* [EXERCISE DESCRIPTION]: Go through the data below and count every line that has the word "video". Return only the count.

* [Items from a dataset]:
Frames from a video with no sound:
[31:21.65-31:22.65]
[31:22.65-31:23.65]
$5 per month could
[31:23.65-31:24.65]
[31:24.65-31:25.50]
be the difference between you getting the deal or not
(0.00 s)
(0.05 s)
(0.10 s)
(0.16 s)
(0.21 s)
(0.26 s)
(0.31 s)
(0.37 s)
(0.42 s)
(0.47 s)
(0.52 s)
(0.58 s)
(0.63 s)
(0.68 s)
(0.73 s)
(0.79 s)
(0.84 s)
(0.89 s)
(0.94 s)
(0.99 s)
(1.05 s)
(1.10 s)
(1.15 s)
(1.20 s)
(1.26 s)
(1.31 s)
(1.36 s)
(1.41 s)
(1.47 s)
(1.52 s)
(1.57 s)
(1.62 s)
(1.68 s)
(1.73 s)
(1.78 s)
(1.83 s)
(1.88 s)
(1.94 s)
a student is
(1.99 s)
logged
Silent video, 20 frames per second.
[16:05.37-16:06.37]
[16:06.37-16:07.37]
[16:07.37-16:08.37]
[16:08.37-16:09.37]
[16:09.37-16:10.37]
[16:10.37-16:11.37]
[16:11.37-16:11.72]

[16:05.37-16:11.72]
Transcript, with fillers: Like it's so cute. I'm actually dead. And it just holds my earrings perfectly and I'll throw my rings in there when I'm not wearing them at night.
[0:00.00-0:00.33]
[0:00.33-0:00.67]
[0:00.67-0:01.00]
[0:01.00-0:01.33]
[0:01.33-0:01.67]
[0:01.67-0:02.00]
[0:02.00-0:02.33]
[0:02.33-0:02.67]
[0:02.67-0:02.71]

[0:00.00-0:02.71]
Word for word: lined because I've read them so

* [REPLY TO THE TASK]: 2